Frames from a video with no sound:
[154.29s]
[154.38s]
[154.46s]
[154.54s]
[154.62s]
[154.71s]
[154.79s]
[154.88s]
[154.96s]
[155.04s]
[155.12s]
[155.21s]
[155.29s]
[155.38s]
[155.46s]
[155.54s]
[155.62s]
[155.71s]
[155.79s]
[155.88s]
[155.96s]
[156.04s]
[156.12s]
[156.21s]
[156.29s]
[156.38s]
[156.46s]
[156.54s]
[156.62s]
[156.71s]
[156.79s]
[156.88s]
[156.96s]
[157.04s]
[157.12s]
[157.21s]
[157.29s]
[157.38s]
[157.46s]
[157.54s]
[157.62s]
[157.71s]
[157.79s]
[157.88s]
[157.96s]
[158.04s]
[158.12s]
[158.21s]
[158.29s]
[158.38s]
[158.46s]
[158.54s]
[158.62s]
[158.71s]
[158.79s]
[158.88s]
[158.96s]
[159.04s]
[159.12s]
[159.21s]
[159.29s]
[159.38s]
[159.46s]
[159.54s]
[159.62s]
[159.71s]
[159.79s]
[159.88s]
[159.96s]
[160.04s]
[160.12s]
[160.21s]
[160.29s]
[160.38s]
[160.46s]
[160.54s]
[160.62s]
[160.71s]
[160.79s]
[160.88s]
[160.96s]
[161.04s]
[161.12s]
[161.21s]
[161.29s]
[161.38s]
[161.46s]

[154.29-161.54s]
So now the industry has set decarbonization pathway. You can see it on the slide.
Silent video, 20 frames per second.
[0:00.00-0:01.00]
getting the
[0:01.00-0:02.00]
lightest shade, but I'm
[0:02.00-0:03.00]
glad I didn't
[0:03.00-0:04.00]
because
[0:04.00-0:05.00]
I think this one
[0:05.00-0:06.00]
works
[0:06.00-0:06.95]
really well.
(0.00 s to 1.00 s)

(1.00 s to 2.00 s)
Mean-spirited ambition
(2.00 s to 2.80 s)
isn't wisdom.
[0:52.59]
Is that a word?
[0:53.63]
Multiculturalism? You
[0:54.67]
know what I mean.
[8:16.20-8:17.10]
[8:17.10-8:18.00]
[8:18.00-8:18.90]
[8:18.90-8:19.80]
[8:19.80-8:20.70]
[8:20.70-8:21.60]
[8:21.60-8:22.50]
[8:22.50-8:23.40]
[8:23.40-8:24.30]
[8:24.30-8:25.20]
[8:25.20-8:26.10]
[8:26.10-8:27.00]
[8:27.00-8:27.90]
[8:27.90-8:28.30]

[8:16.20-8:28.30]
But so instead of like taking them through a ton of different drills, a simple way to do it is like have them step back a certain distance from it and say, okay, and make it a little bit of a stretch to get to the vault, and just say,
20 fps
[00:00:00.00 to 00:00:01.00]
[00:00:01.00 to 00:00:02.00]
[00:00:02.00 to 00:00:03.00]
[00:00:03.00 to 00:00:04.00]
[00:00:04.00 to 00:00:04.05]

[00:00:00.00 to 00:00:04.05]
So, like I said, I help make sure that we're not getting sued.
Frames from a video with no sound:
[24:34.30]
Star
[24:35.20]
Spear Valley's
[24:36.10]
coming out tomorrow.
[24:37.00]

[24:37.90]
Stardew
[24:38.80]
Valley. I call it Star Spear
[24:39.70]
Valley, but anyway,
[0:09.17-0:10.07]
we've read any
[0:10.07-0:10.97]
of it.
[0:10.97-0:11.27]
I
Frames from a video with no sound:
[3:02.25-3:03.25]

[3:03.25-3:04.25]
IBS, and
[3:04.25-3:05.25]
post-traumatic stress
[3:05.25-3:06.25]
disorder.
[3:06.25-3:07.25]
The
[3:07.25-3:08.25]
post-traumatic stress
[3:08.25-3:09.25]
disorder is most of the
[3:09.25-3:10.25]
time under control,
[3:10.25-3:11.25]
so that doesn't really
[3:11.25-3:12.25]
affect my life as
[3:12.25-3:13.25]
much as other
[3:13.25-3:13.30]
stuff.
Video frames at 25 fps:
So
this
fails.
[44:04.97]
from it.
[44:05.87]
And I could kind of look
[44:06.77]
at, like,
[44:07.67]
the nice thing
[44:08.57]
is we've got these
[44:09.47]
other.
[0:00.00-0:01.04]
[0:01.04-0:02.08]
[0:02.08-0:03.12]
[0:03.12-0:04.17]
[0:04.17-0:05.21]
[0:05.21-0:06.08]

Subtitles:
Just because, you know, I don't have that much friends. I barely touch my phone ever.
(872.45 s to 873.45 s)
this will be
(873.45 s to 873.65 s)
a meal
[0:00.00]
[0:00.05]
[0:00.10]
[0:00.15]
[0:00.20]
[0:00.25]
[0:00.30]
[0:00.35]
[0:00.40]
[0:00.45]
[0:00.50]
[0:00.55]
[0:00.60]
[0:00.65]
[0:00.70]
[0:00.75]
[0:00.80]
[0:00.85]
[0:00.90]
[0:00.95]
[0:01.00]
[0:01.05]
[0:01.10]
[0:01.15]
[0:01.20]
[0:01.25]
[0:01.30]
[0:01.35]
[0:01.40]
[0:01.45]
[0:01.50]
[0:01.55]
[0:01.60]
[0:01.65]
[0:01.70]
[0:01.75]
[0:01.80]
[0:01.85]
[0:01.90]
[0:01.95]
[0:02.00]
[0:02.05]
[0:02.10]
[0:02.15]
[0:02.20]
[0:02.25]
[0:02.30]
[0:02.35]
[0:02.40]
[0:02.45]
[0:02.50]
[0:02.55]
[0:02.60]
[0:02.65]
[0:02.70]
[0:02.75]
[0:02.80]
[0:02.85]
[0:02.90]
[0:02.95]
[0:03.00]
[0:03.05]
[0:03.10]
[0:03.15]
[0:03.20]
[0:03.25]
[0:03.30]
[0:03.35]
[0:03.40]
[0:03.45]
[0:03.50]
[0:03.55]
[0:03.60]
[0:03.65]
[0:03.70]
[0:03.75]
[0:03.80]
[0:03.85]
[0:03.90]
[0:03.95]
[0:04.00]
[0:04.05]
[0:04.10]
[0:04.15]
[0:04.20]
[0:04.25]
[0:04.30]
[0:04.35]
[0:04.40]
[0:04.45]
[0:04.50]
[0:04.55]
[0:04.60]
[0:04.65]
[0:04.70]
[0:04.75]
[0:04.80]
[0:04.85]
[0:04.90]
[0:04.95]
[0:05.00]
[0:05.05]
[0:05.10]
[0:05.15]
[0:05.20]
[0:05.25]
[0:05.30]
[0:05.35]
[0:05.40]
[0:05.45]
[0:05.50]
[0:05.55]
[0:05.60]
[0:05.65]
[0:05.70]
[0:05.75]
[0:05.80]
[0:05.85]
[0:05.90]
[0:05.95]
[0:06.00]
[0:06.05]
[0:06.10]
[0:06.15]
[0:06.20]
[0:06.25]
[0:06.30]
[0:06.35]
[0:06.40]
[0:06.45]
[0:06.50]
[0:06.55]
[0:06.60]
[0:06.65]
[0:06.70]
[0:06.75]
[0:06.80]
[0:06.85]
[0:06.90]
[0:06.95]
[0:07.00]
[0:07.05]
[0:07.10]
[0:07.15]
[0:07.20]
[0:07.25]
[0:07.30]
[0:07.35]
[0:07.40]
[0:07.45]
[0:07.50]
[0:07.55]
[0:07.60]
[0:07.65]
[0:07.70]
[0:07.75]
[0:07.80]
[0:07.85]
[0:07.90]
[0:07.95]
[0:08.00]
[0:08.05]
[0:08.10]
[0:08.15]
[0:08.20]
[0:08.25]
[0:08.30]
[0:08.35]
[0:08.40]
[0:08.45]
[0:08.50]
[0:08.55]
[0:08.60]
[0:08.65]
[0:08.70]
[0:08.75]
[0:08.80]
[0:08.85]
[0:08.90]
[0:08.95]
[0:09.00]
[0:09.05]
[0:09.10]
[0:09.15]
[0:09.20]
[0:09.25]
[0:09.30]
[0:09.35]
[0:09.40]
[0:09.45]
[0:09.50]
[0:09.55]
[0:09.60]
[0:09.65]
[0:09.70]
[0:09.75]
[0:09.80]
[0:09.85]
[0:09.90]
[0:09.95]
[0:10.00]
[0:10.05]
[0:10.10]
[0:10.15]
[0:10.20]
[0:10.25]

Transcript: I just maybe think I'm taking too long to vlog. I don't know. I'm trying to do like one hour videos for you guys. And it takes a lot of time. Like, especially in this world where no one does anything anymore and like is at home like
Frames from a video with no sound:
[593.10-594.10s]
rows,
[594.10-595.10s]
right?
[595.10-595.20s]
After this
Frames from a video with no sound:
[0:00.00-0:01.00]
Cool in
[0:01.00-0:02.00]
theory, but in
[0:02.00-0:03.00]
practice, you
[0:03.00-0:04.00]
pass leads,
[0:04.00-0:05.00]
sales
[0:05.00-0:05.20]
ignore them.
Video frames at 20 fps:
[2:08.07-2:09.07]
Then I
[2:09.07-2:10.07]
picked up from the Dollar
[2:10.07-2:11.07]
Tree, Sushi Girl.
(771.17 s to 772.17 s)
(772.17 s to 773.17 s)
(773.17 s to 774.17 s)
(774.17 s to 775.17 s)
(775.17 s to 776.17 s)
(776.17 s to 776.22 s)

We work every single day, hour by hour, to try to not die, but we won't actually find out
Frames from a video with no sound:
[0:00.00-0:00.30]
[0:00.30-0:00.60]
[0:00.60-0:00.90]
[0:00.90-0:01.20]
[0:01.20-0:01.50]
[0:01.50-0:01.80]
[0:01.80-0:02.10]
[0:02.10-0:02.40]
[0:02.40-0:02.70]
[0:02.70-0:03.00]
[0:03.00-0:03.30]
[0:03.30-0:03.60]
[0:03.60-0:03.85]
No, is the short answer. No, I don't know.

- Problem to solve: The first line of the entries above and every line after it, up to and including the line with "[8:27.90-8:28.30]", should be set down exactly.

- Exercise solution:
Frames from a video with no sound:
[154.29s]
[154.38s]
[154.46s]
[154.54s]
[154.62s]
[154.71s]
[154.79s]
[154.88s]
[154.96s]
[155.04s]
[155.12s]
[155.21s]
[155.29s]
[155.38s]
[155.46s]
[155.54s]
[155.62s]
[155.71s]
[155.79s]
[155.88s]
[155.96s]
[156.04s]
[156.12s]
[156.21s]
[156.29s]
[156.38s]
[156.46s]
[156.54s]
[156.62s]
[156.71s]
[156.79s]
[156.88s]
[156.96s]
[157.04s]
[157.12s]
[157.21s]
[157.29s]
[157.38s]
[157.46s]
[157.54s]
[157.62s]
[157.71s]
[157.79s]
[157.88s]
[157.96s]
[158.04s]
[158.12s]
[158.21s]
[158.29s]
[158.38s]
[158.46s]
[158.54s]
[158.62s]
[158.71s]
[158.79s]
[158.88s]
[158.96s]
[159.04s]
[159.12s]
[159.21s]
[159.29s]
[159.38s]
[159.46s]
[159.54s]
[159.62s]
[159.71s]
[159.79s]
[159.88s]
[159.96s]
[160.04s]
[160.12s]
[160.21s]
[160.29s]
[160.38s]
[160.46s]
[160.54s]
[160.62s]
[160.71s]
[160.79s]
[160.88s]
[160.96s]
[161.04s]
[161.12s]
[161.21s]
[161.29s]
[161.38s]
[161.46s]

[154.29-161.54s]
So now the industry has set decarbonization pathway. You can see it on the slide.
Silent video, 20 frames per second.
[0:00.00-0:01.00]
getting the
[0:01.00-0:02.00]
lightest shade, but I'm
[0:02.00-0:03.00]
glad I didn't
[0:03.00-0:04.00]
because
[0:04.00-0:05.00]
I think this one
[0:05.00-0:06.00]
works
[0:06.00-0:06.95]
really well.
(0.00 s to 1.00 s)

(1.00 s to 2.00 s)
Mean-spirited ambition
(2.00 s to 2.80 s)
isn't wisdom.
[0:52.59]
Is that a word?
[0:53.63]
Multiculturalism? You
[0:54.67]
know what I mean.
[8:16.20-8:17.10]
[8:17.10-8:18.00]
[8:18.00-8:18.90]
[8:18.90-8:19.80]
[8:19.80-8:20.70]
[8:20.70-8:21.60]
[8:21.60-8:22.50]
[8:22.50-8:23.40]
[8:23.40-8:24.30]
[8:24.30-8:25.20]
[8:25.20-8:26.10]
[8:26.10-8:27.00]
[8:27.00-8:27.90]
[8:27.90-8:28.30]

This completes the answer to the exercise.